Bild: Eine Bitcoin-Maschine und Ausdruck eines QR-Codes: Sieht so die Zukunft d…
Es klingt wie eine schöne Utopie: Banken sind überflüssig, keiner ist mehr
vom Finanzsystem ausgeschlossen, und den Nationalstaaten ist ihr heiliges
Recht genommen, Geld zu drucken. Seit etwa sechs Jahren halten einige
Aktivisten das für eine realisierbare Option. Die Revolution könnte nicht
durch politische Umstürze erfolgen, sondern mithilfe von Software.
Das Zeitalter der modernen digitalen Kryptowährungen begann zwischen 2008
und 2009. Von seinem geistigen Vater ist nur das Pseudonym Satoshi Nakamoto
bekannt. Seine Software namens Bitcoin ermöglicht Finanztransaktionen
direkt von Internetnutzer zu Internetnutzer. Die Dienste von
Kreditkartenunternehmen, von Zahlungsdienstleistern wie PayPal und vor
allem von Banken könnten damit potenziell überflüssig werden. Eine
Überweisung in der neuen Währung Bitcoin geschieht „peer to peer“. Ein
Beispiel: Frau Müller und Herr Schulz haben sich beide die kostenlose
Bitcoin-Software aus dem Netz heruntergeladen. Will die eine dem anderen
Bitcoin-Geld überweisen, vermittelt zwischen beiden online ein System, das
niemandem gehört und keine Transaktionsgebühren erhebt.
Das Bitcoin-System unterscheidet auch nicht zwischen erwünschten und
unerwünschten Überweisungen: Politische Embargos gegen Länder lassen sich
ebenso umgehen wie die restriktiven Währungskontrollen in China. Allerdings
kennt das System auch keine Auflagen zur Verhinderung von Geldwäsche und
dunklen Geschäften. Bitcoin-Nutzer sind anonymer als Bankkunden. Bekannt
ist jeweils nur eine Adresse aus Ziffern und Buchstaben.

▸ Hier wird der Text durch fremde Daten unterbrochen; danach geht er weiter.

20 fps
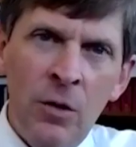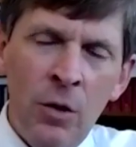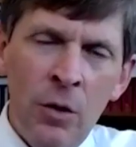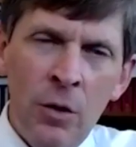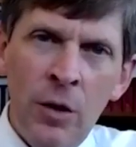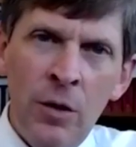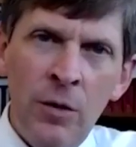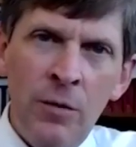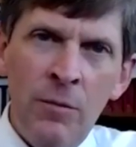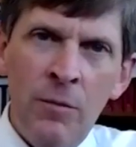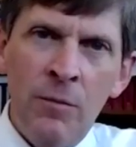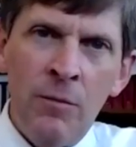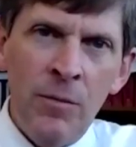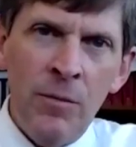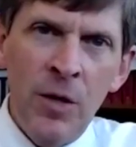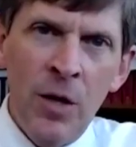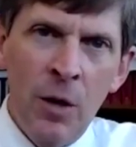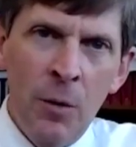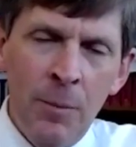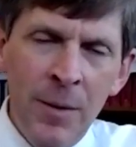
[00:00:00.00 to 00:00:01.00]
could,
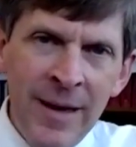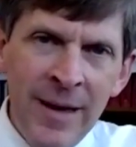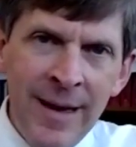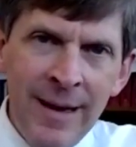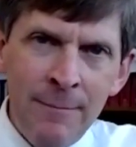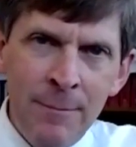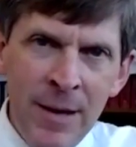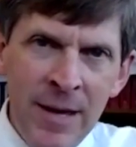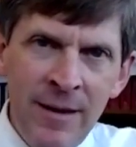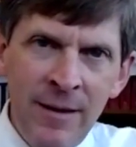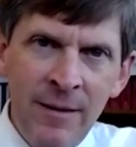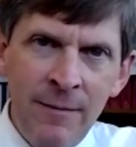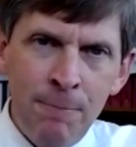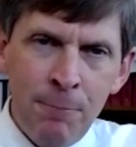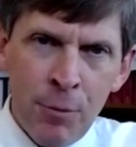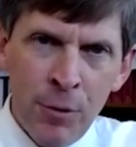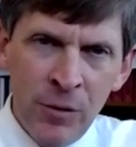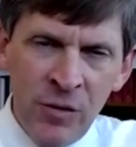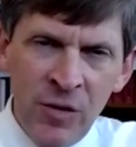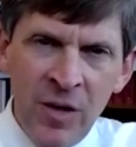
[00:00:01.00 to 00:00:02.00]
you know, be
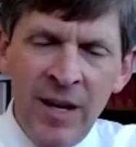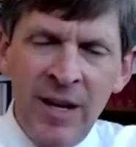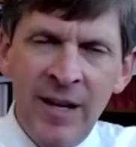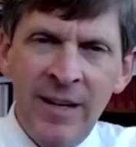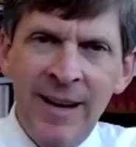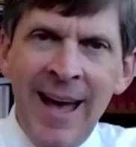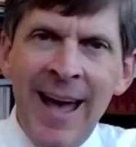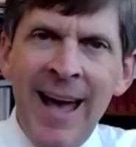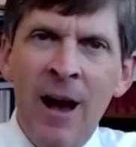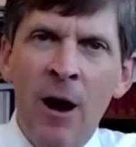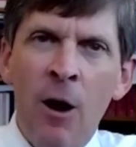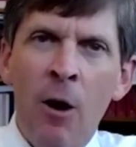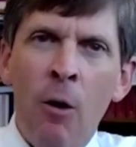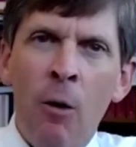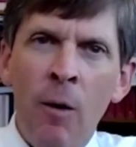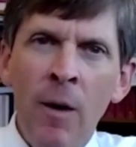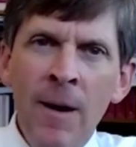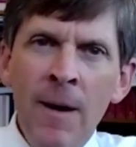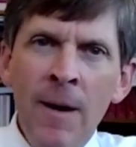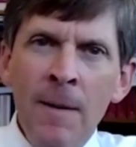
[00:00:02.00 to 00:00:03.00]
presenting
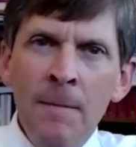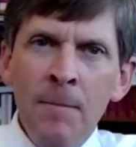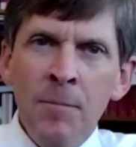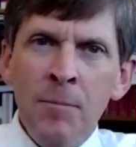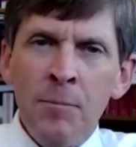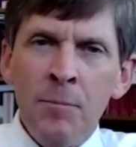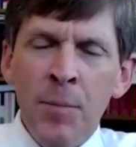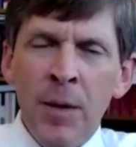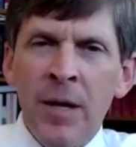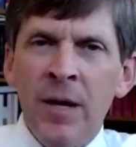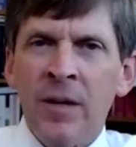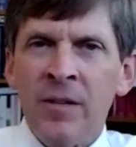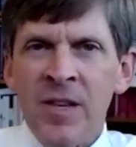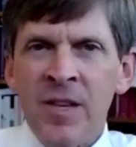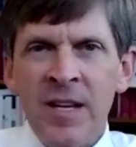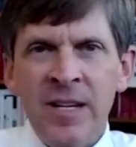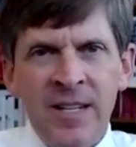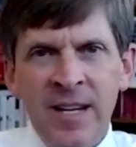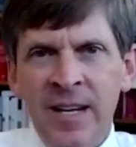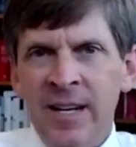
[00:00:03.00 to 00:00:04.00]
now because
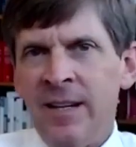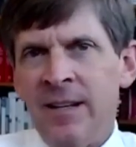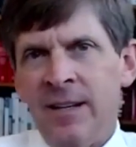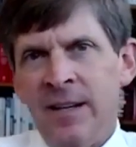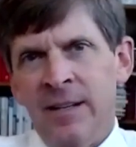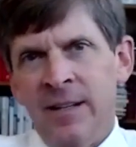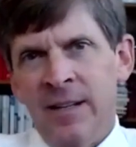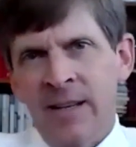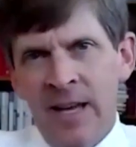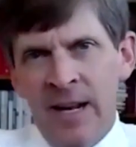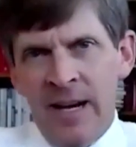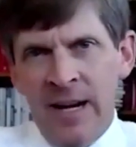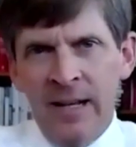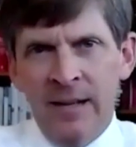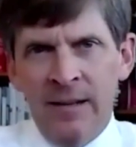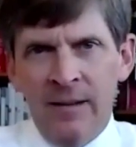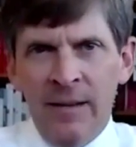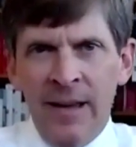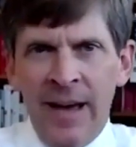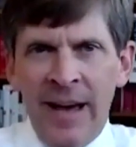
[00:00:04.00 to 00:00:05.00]
they didn't get
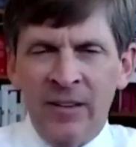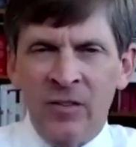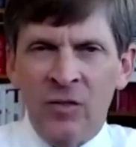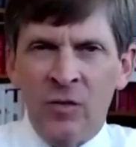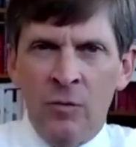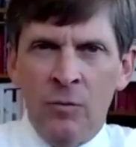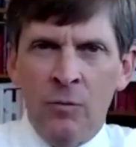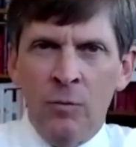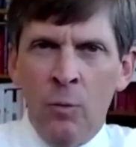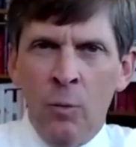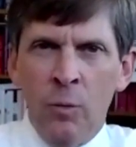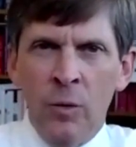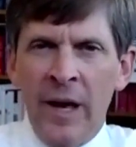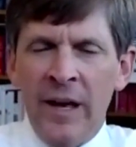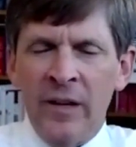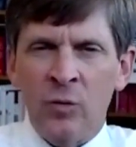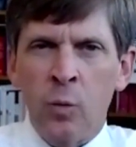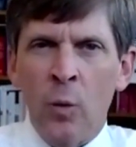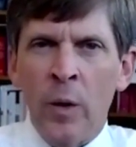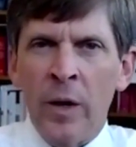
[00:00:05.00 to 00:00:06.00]
it last
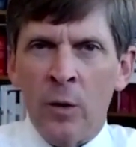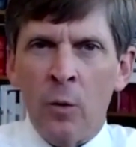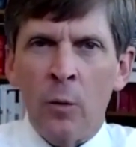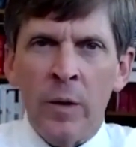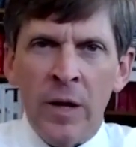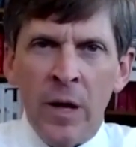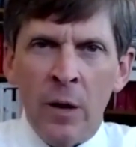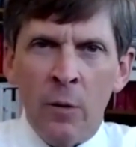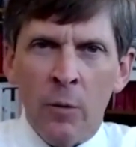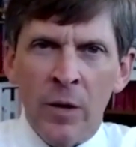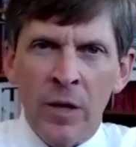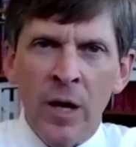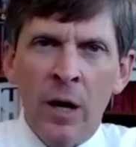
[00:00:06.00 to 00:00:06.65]
winter when they were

Theoretisch könnte der Bitcoin alle anderen Währungen ablösen: Mein Gehalt
kommt in Bitcoins, und in Bitcoins bezahle ich meine Miete und meine
Einkäufe. Faktisch ist aber das Anwendungsgebiet der Bitcoins bisher noch
sehr begrenzt. Weltweit soll es etwa 100 000 echte Läden und Onlinehändler
geben, die Bitcoins als Zahlungsmittel akzeptieren. In Internetshops lassen
sich Tastaturen für Bitcoins kaufen, und in Bars im Berliner Stadtteil
Kreuzberg kann man per Bitcoin-App auf dem Smartphone sogar bezahlen.

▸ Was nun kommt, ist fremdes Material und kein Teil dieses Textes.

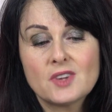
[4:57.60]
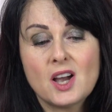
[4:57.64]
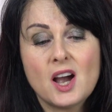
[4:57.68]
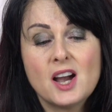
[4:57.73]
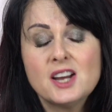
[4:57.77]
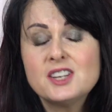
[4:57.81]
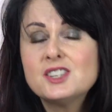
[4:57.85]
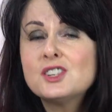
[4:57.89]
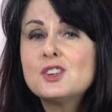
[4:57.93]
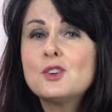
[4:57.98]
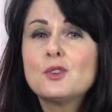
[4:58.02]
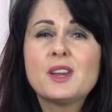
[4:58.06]

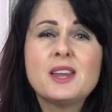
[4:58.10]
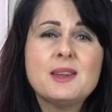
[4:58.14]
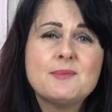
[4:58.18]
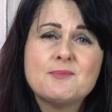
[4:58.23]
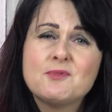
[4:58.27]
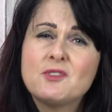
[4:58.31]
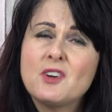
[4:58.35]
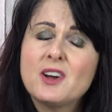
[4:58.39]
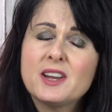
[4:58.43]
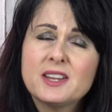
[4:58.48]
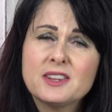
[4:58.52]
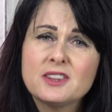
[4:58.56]
I don't know, keep
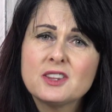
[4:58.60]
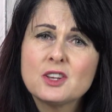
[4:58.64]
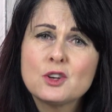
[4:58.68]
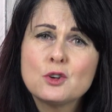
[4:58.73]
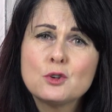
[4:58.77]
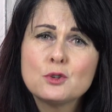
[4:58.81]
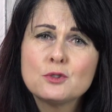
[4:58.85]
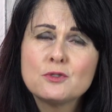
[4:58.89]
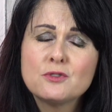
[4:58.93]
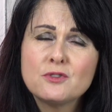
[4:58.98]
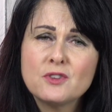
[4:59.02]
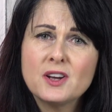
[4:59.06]
fighting the
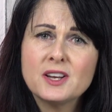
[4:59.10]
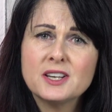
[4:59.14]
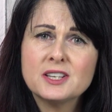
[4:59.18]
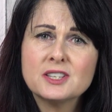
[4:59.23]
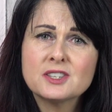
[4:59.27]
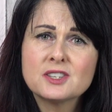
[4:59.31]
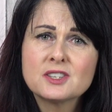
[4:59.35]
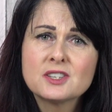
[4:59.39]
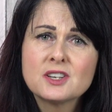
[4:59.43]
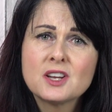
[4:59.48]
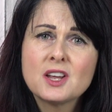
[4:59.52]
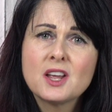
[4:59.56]
good
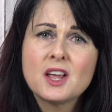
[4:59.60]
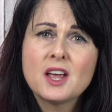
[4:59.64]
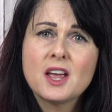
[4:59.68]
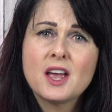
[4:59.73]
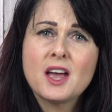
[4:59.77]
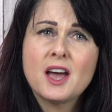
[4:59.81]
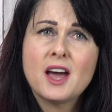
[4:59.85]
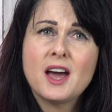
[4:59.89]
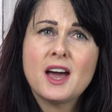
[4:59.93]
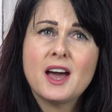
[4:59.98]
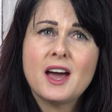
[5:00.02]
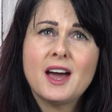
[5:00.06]
fight.
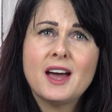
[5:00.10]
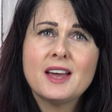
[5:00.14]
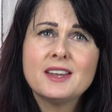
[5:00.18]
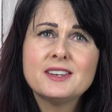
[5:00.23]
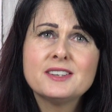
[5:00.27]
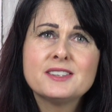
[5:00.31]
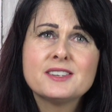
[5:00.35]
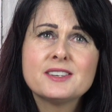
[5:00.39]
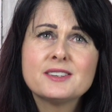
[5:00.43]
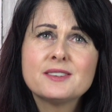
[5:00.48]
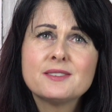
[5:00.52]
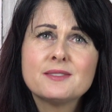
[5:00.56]

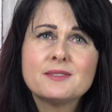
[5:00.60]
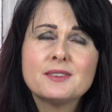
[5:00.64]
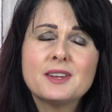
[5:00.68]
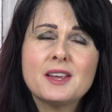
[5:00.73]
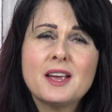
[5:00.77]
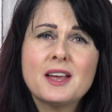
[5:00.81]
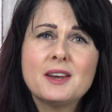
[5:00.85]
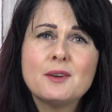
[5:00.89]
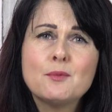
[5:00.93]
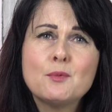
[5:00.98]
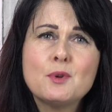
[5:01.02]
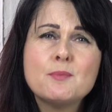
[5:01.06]
And
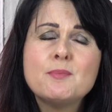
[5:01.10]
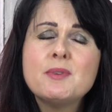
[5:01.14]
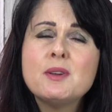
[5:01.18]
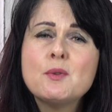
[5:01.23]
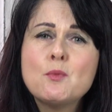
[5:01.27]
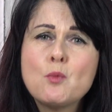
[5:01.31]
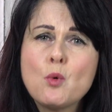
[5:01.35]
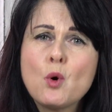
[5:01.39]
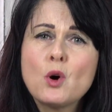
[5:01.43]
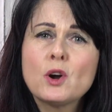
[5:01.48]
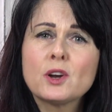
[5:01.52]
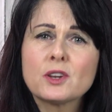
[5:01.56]
and it will be
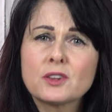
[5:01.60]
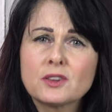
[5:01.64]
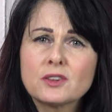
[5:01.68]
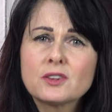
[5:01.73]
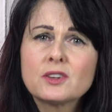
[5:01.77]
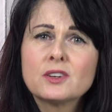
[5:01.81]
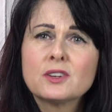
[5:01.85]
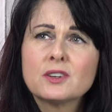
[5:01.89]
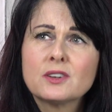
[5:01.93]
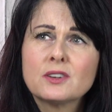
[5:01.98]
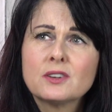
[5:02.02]
worth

## Flut neuer Kryptowährungen
In der Praxis gibt es zwangsläufig immer wieder Berührungspunkte mit
klassischen Währungen. Per Banküberweisung oder per Kreditkarte überweist
man Euro auf das Konto einer Bitcoin-Börse im Internet und bekommt dafür
Bitcoins gutgeschrieben. Wer Bitcoins erhält, tauscht die oft direkt wieder
zurück in Euro, da sich damit immer noch mehr kaufen lässt. Über solche
Kauf- und Verkauf‑angebote auf Handelsplattformen wie der deutschen Börse
Bitcoin.de bildet sich ein Umtauschkurs in Euro oder Dollar. Anfangs war
ein Bitcoin wenig wert, zwischenzeitlich stieg sein Wert auf 800 Euro, und
heute liegt der Wechselkurs bei um die 200 Euro.

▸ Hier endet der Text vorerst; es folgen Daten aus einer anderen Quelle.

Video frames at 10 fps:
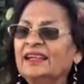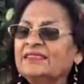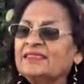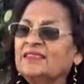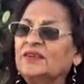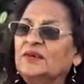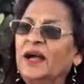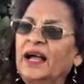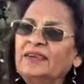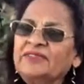Yes, so
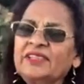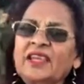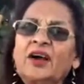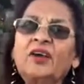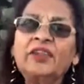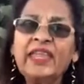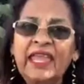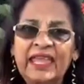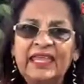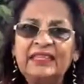after the
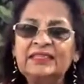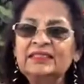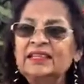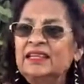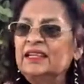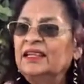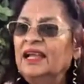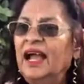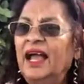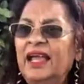hurricane,
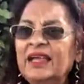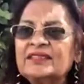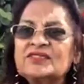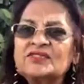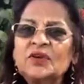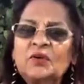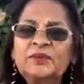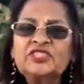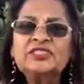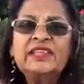I had so
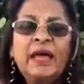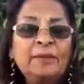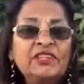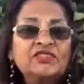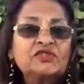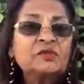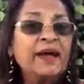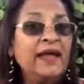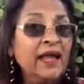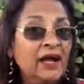much damage to
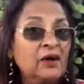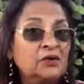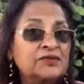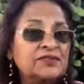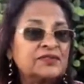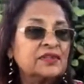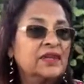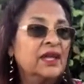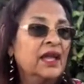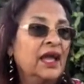my house.
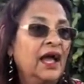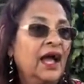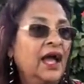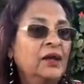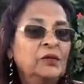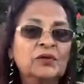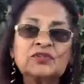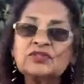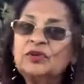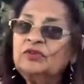I was
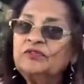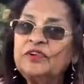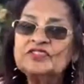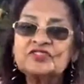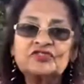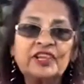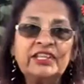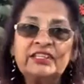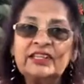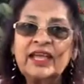so
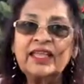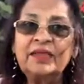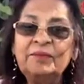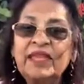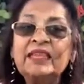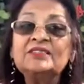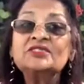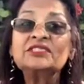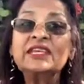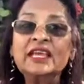frustrated, I can't begin
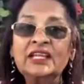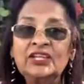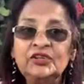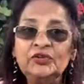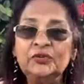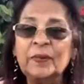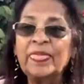to tell you.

Vor allem der dezentrale Charakter der Bitcoin-Währung lässt Aktivisten
träumen – von einer Welt, in der nicht mehr nationale Banken die Geldmenge
regeln, sondern der dezentrale Bitcoin-Algorithmus. Und tatsächlich sah es
bis zum letzten Jahr so aus, als ob der Traum eine Chance auf
Verwirklichung hat: In den fünf Jahren nach seiner Einführung 2009 nahm die
Zahl der Bitcoin-Nutzer rasant zu. Der Gesamtwert des Netzwerks überschritt
zeitweise die Marke von 10 Milliarden US-Dollar.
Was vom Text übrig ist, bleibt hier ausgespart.